The problem: Every entry below should be written out exactly, and no image should appear.

(Records from a dataset)
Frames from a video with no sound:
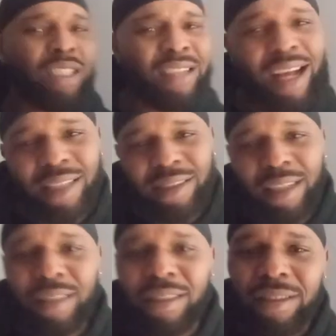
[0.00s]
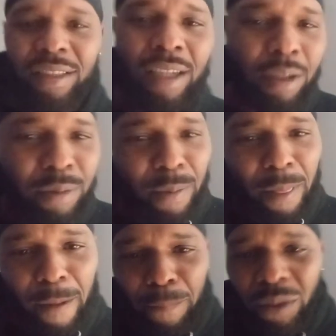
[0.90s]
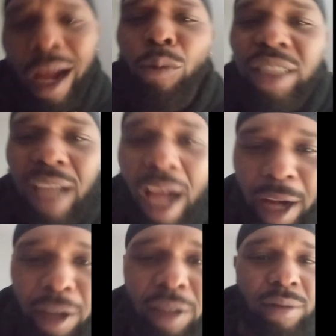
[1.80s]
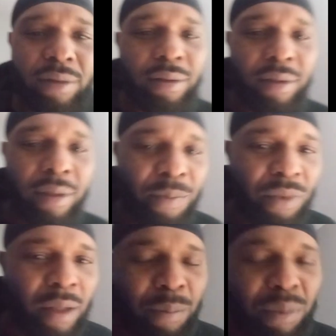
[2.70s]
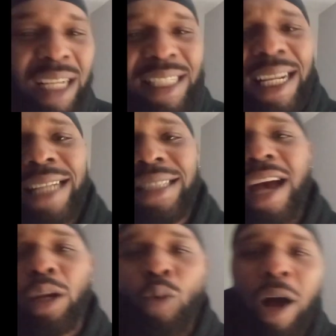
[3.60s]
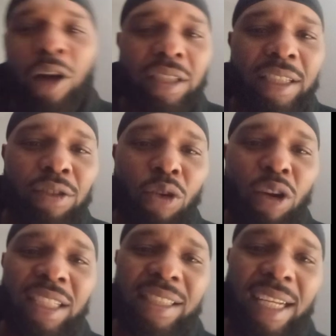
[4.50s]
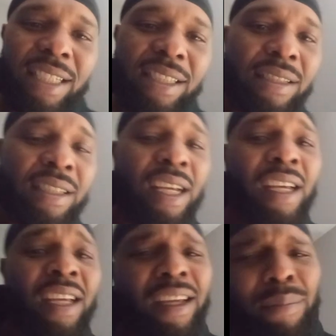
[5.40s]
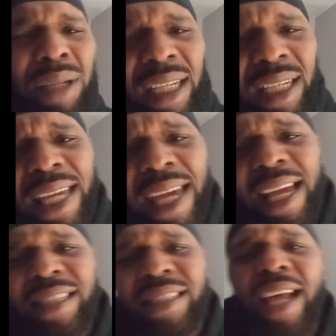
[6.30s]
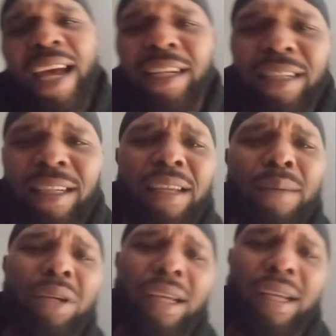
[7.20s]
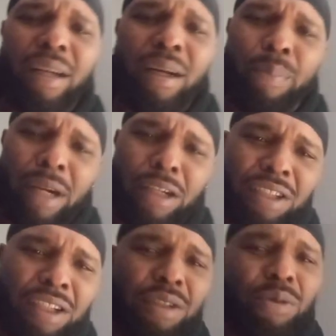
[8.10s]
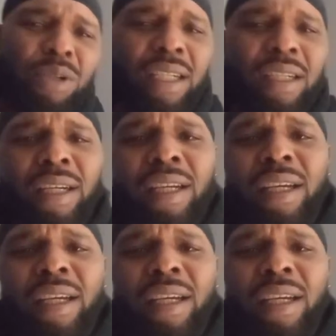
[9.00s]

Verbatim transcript: I retired ten years ago. I retired. because I got tired of walking to these organizations and being gaslighted and being uh, persecuted.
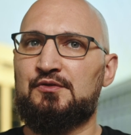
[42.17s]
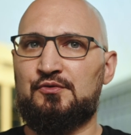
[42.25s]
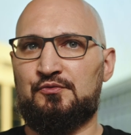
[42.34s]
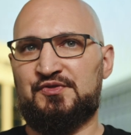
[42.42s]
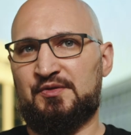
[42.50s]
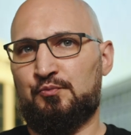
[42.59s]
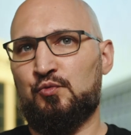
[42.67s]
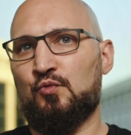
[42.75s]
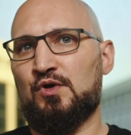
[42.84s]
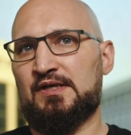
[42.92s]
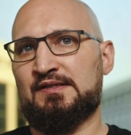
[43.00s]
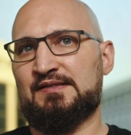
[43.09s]
to
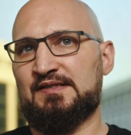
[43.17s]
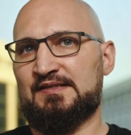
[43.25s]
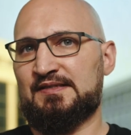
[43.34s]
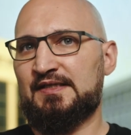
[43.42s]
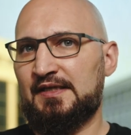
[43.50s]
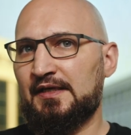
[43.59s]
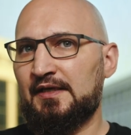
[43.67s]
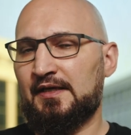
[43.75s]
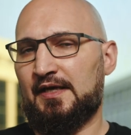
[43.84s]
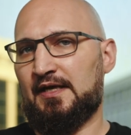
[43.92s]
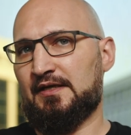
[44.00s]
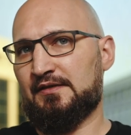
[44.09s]
support this key
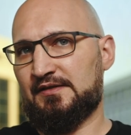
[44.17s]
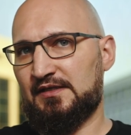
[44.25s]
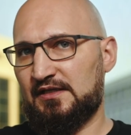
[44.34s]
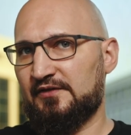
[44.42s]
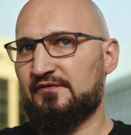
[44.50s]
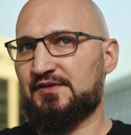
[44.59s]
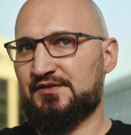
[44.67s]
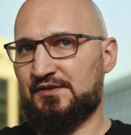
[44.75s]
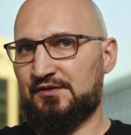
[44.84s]
and deliver the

Expected answer:
Frames from a video with no sound:
[0.00s]
[0.90s]
[1.80s]
[2.70s]
[3.60s]
[4.50s]
[5.40s]
[6.30s]
[7.20s]
[8.10s]
[9.00s]

Verbatim transcript: I retired ten years ago. I retired. because I got tired of walking to these organizations and being gaslighted and being uh, persecuted.
[42.17s]
[42.25s]
[42.34s]
[42.42s]
[42.50s]
[42.59s]
[42.67s]
[42.75s]
[42.84s]
[42.92s]
[43.00s]
[43.09s]
to
[43.17s]
[43.25s]
[43.34s]
[43.42s]
[43.50s]
[43.59s]
[43.67s]
[43.75s]
[43.84s]
[43.92s]
[44.00s]
[44.09s]
support this key
[44.17s]
[44.25s]
[44.34s]
[44.42s]
[44.50s]
[44.59s]
[44.67s]
[44.75s]
[44.84s]
and deliver the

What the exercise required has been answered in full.